Under the International Covenant on Civil and Political Rights (ICCPR), which Australia signed in 1980, requires states to ban national, racial or religious hate speech which incites discrimination, hostility or violence. In their submission, Amnesty expressed concerns that the Racial Discrimination Act did not provide an explicit Federal ban on racial vilification and incitement to hatred.
UNESCO Chair in Interreligious and Intercultural Relations Prof Gary Bouma said any watering down or perceived dilution of the Racial Discrimination Act may encourage hate speech.
He said: “Civility is key to society and civilization, and mutual respect is key to civility. No robust discussion requires the denigration and dehumanisation of the other.”
The Guardian reported that a number of major NGOs supported retainin Section 18C, including the Refugee Council, the Executive Council of Australian Jewry, Reconciliation Australia, the Australian Lawyers’ Alliance, the Arab Council of Australia, and the Federation of Ethnic Communities Councils of Australia.
A compromise position, such as replacing the terms “offend” and “insult” with “vilify”, was supported by the Australian Industry Group, the Castan Centre for Human Rights Law at Monash University, the Journalists’ Union (MEAA), amongst others. Some organisations supported the repeal of Section 18C, including the Institute of Policy Affairs.
Chief Executive of the Online Hate Prevention Institute Dr Andre Oboler said that any signal indicating bigotry was acceptable could lead to wider societal problems.
He said: “Mental and emotional harm can cause physical harm through substance abuse, self-harm and potentially suicide: these outcomes also need to be avoided.

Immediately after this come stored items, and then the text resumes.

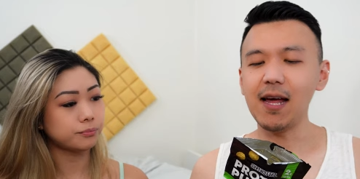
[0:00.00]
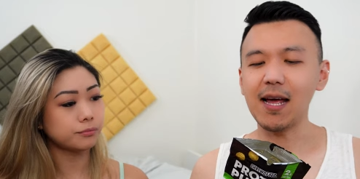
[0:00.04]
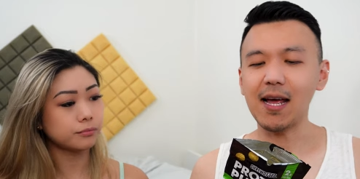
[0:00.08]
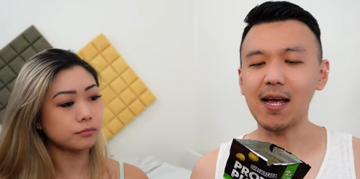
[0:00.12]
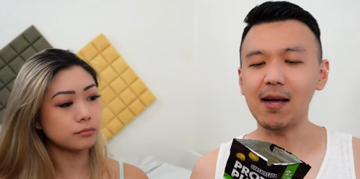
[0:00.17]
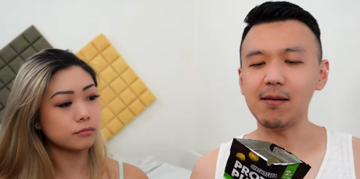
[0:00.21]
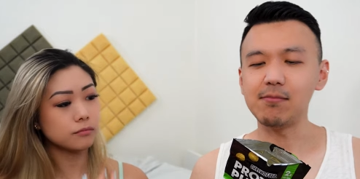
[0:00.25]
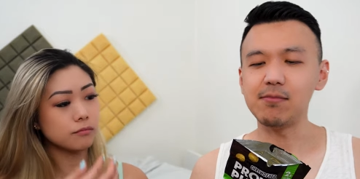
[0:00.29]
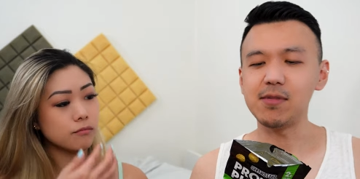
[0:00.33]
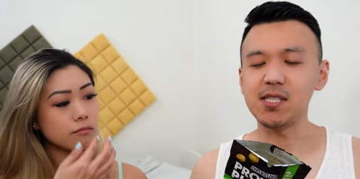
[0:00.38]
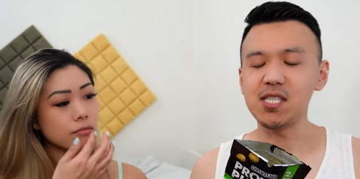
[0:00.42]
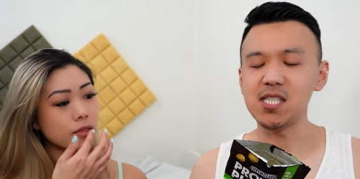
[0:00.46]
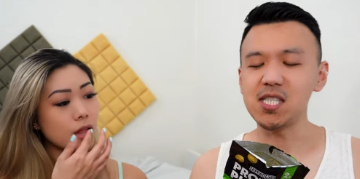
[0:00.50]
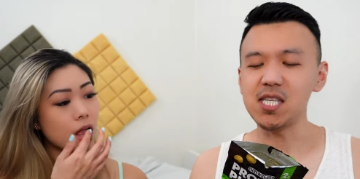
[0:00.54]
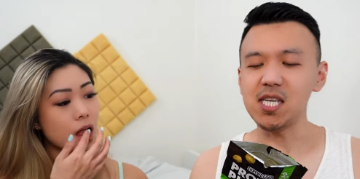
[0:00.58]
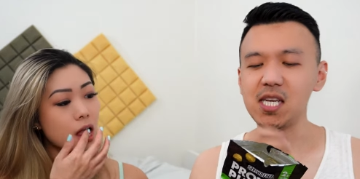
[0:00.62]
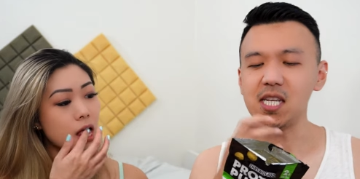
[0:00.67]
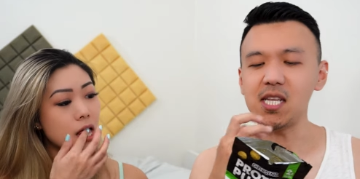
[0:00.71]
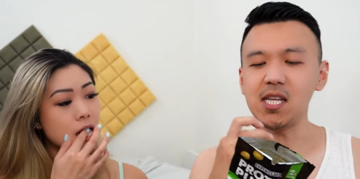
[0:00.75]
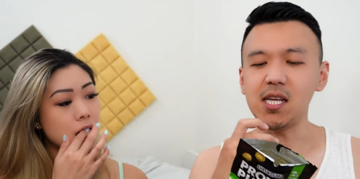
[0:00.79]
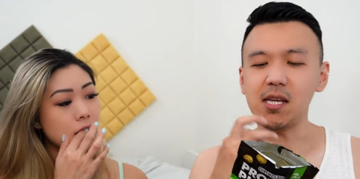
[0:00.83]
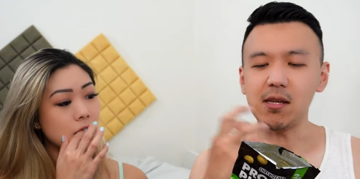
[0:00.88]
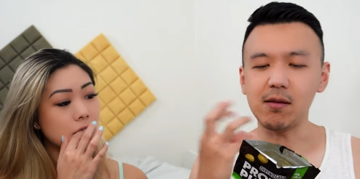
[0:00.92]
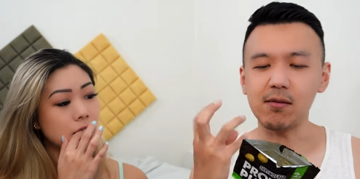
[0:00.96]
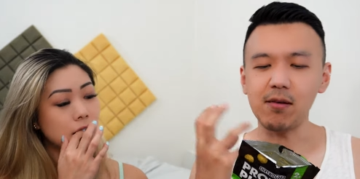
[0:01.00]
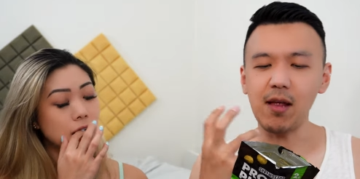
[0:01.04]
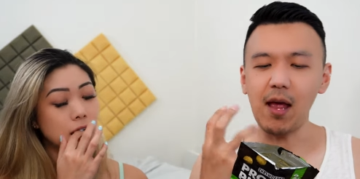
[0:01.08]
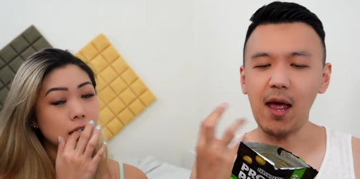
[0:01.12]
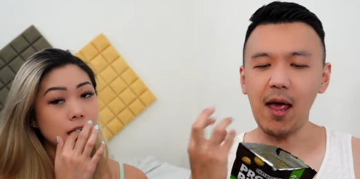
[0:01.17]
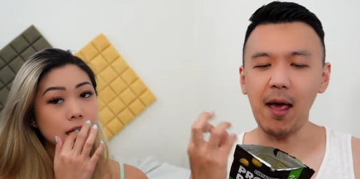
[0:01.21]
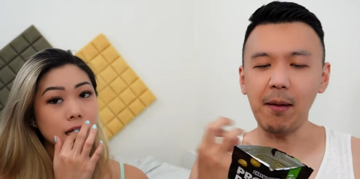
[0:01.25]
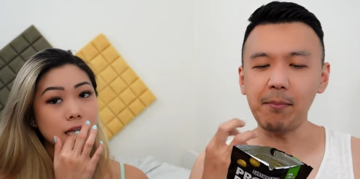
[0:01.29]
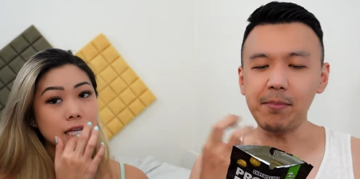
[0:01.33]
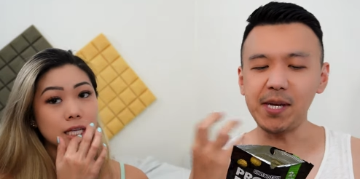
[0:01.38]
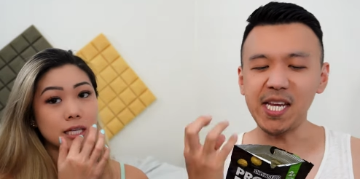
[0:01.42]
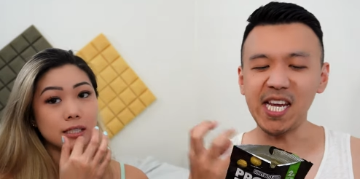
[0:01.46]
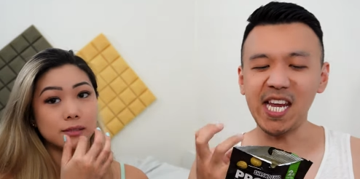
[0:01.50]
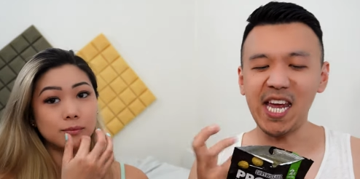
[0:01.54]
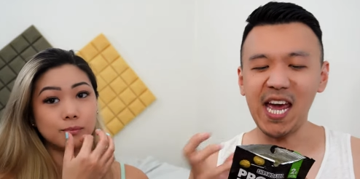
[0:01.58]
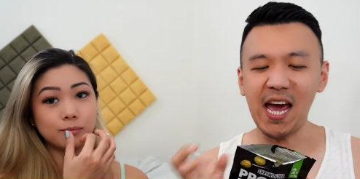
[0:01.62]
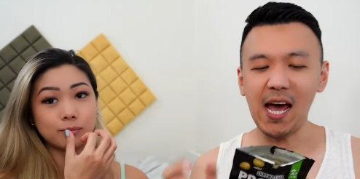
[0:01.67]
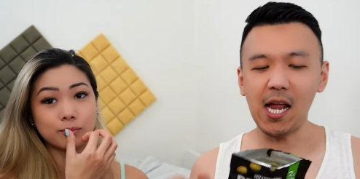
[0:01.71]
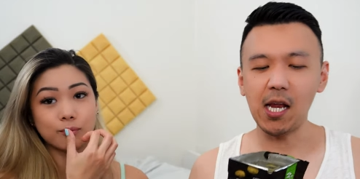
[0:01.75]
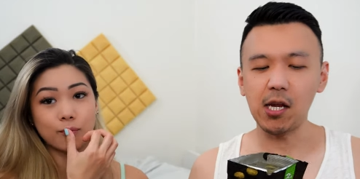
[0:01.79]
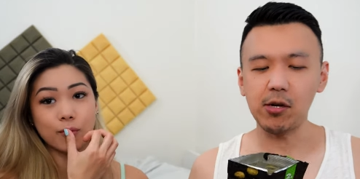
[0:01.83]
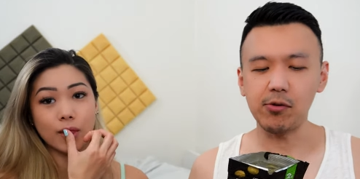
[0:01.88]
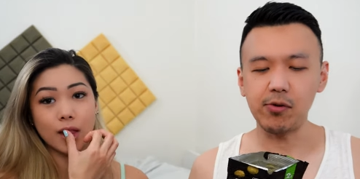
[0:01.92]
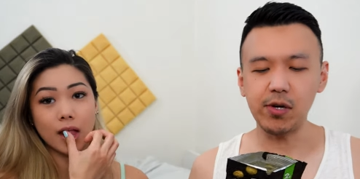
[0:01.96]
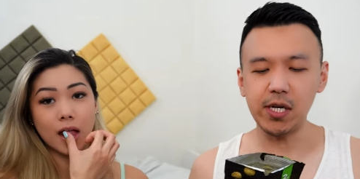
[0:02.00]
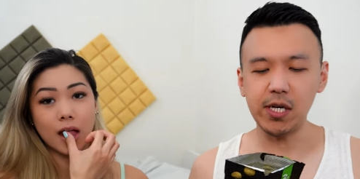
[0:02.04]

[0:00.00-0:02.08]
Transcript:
Speaker 1: like I'm just eating empty calories.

This has serious implications for the individual and the community.”
National security laws have “chilling effect” on whistleblowers and journalists
Amnesty International expressed further concern that national security laws would likely silence whistle-blowers and pressure journalists to avoid reporting on stories involving the intelligence community.
“A number of Australia’s national security laws unduly interfere with freedom of expression,” Amnesty wrote in their submission. “[National security legislation] has had a chilling effect on the disclosure of information about Australia’s offshore processing arrangements. [The Border Force Act] has resulted in whistle-blowers being scared to come forward.”
In their submission to the Senate inquiry, the Journalists’ Union said that under the ASIO Act, journalists risked 10 years’ imprisonment for reporting on stories relating to the intelligence community. The submission also mentioned concerns that suppression orders and court orders for alleged defamation and contempt of court could be used to prevent reporting on matters in the public interest.
Amnesty also noted that freedom of expression was under threat from mass government surveillance and increased penalties against protesters. In regards to surveillance, the report cited Federal legislation from 2014, which requires telephone and Internet metadata to be stored for two years, and forces telephone companies to provide the information to law enforcement agencies without a warrant. The report also noted that state legislation in NSW would lead to large fines for protests at mining and fracking sites, while governments in Tasmania and Western Australia were legislating to outlaw a broader range of protest actions.
Clergy call for religious hate speech ban
The Campaign for International Cooperation and Disarmament (CICD) has been alerted of concerns that religious hate speech is not covered under the Racial Discrimination Act. In a submission to the Senate inquiry, many major religious organisations in Victoria have called for religious hate speech provisions to be incorporated into the Act. Sponsoring organisations included the Buddhist Council, Council of Churches, Hindu Council, Islamic Council and Board of Imams, the Jewish Community and Rabbinical council, Pax Christi, the Sikh Interfaith Council and the Wesley Mission.
CICD continues to support the efforts of these NGOs to lobby Parliament for protection against hate speech of all kinds.